Aspuria shared that they are also pioneering the canine breeding program, which is geared towards sustainability and producing genetically superior puppies or material dogs for canine detection and search, and rescue works among others.
Other than being involved in many community activities, such as conducting anti-rabies vaccination drive to eradicate rabies and promoting responsible pet ownership, Aspuria also went to the farthest places of the country to provide health care for the working dogs.
“The most notable experience [for me in the Coast Guard] was when I braved and went on a mission to inspect and provide healthcare to working dogs as well as promote morale to K9 handlers assigned in Jolo, Isabela, and Lamitan in weeks before the Zamboanga siege took place,” she said.
Family of ‘fur-parents’
Not only did her family excelled in the field of agriculture, Aspuria’s family was also fond of animals.
“My parents inspired me to become a veterinarian. They were both into the field of agriculture, my mother is a retired university professor and my late father was with the Department of Agriculture and I think what is lacking in the family is a veterinarian,” she said.
Growing up in their humble home in the province, Aspuria said her mother was a “certified pet lover” as she adopted many animals in their home.
“It was not hard for me to disagree with them because I kind of love it too, especially of me growing from an agricultural province of Cotabato. My mom is a certified pet lover who presently keeps 15 dogs and seven cats in our residence in Kabacan, Cotabato,” she added.
‘Greater dreams come with bigger sacrifices’
At a very young age, Aspuria knew that she would be joining a service oriented organization.
“When I joined PCG, I knew I will enter a service-oriented organization and this is not new to my heart because I used to be a CAT (Citizen Army Training) officer in high school.

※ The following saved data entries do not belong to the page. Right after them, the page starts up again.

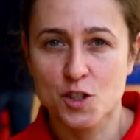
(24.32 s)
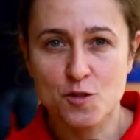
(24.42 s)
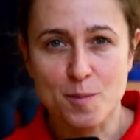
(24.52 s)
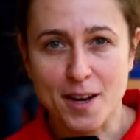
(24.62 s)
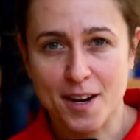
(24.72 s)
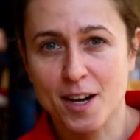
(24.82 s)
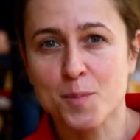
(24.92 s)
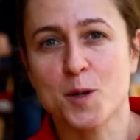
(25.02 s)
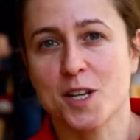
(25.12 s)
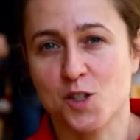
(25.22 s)
Dziś w Markach
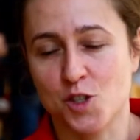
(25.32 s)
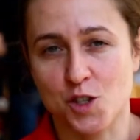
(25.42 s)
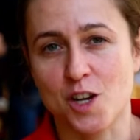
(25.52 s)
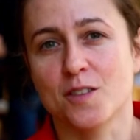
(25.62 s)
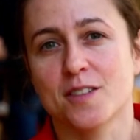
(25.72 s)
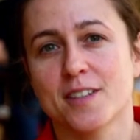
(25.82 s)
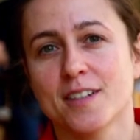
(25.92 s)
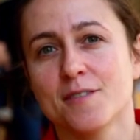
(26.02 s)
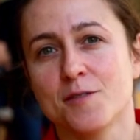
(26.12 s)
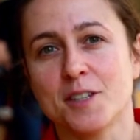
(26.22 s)
po raz dziesiąty
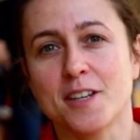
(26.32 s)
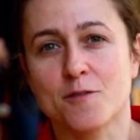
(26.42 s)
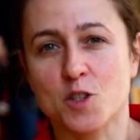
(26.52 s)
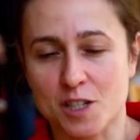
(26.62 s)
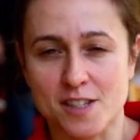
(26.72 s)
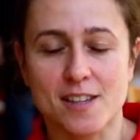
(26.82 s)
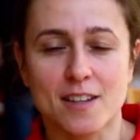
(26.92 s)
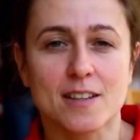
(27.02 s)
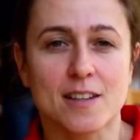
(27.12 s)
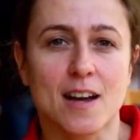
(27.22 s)
witam
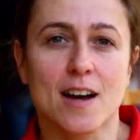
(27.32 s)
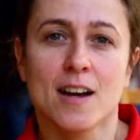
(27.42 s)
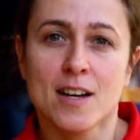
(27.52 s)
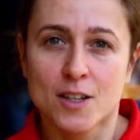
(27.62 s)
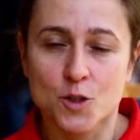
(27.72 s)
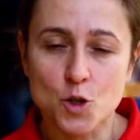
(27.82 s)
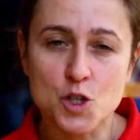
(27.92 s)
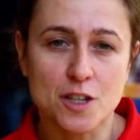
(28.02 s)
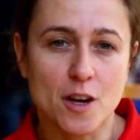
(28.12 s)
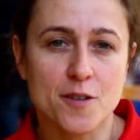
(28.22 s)
wszystkich na
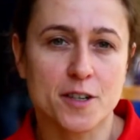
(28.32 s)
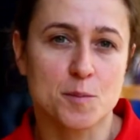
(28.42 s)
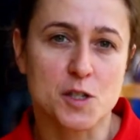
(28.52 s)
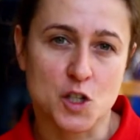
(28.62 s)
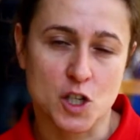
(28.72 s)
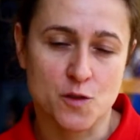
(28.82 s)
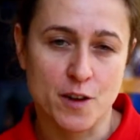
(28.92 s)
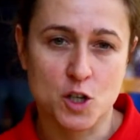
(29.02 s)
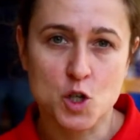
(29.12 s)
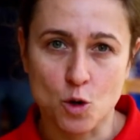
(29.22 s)
drużynowych
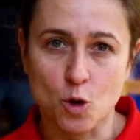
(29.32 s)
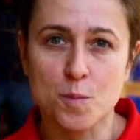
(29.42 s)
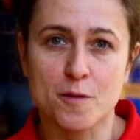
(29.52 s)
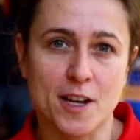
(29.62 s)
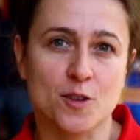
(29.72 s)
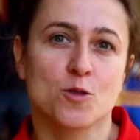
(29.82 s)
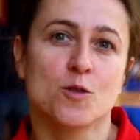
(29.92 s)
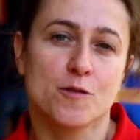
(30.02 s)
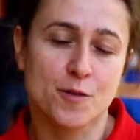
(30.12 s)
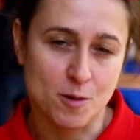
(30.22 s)
mistrzostwach szkół
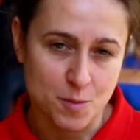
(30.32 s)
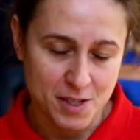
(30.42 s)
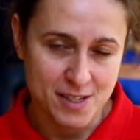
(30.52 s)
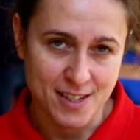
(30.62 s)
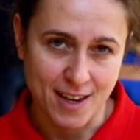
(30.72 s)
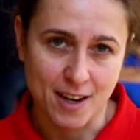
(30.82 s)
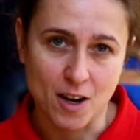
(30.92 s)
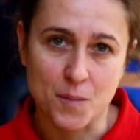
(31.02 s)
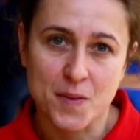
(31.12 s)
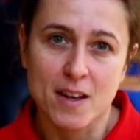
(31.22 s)
powiatu wołomińskiego.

I was even told that my late grandfather and father dreamed of becoming soldiers and I made their dream come true by being in the uniformed service,” she said.

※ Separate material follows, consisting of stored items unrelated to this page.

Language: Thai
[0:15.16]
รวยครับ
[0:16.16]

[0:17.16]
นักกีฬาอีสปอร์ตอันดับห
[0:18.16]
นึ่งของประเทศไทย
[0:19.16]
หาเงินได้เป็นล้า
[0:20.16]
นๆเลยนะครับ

Guided by the virtues she learned from her parents, she seized every opportunity that came her way.
“I never thought much of the challenge. I’m more focused on being a hard worker, compassionate, diligent, passionate, God fearing and a team player. And these are virtues that I’ve learned from my parents when I was growing up which were also very helpful during my college days where I landed as the top student,” Aspuria said.
Throughout her Coast Guard journey, Aspuria shared that the male dominant organization has been supportive of all the female members as they were given opportunities to excel in their chosen field.
“With steadfast heart, I have reached this far in my PCG career with the mindset and attitude proving that women in the service ‘ay hindi pabigat at pasaway kundi (not a burden and reckless but) tangible asset and complementary,’” she said.
Aspuria is sharing her success to all Filipinas, and is encouraging them to never lose hope in achieving their dreams.
“This accomplishment is simply symbolic of Filipina who is capable and qualified of achieving, proving nothing is impossible. To all fellow Coastguardians and Filipinas, having greater dreams comes with bigger sacrifice, commitment, hard work and focus,” Aspuria said.
“Never lose hope, out of focus or get intimidated from achieving your dreams. May this journey of mine keep your dreams alive and inspire you to reach for the farthest star in your life,” she added.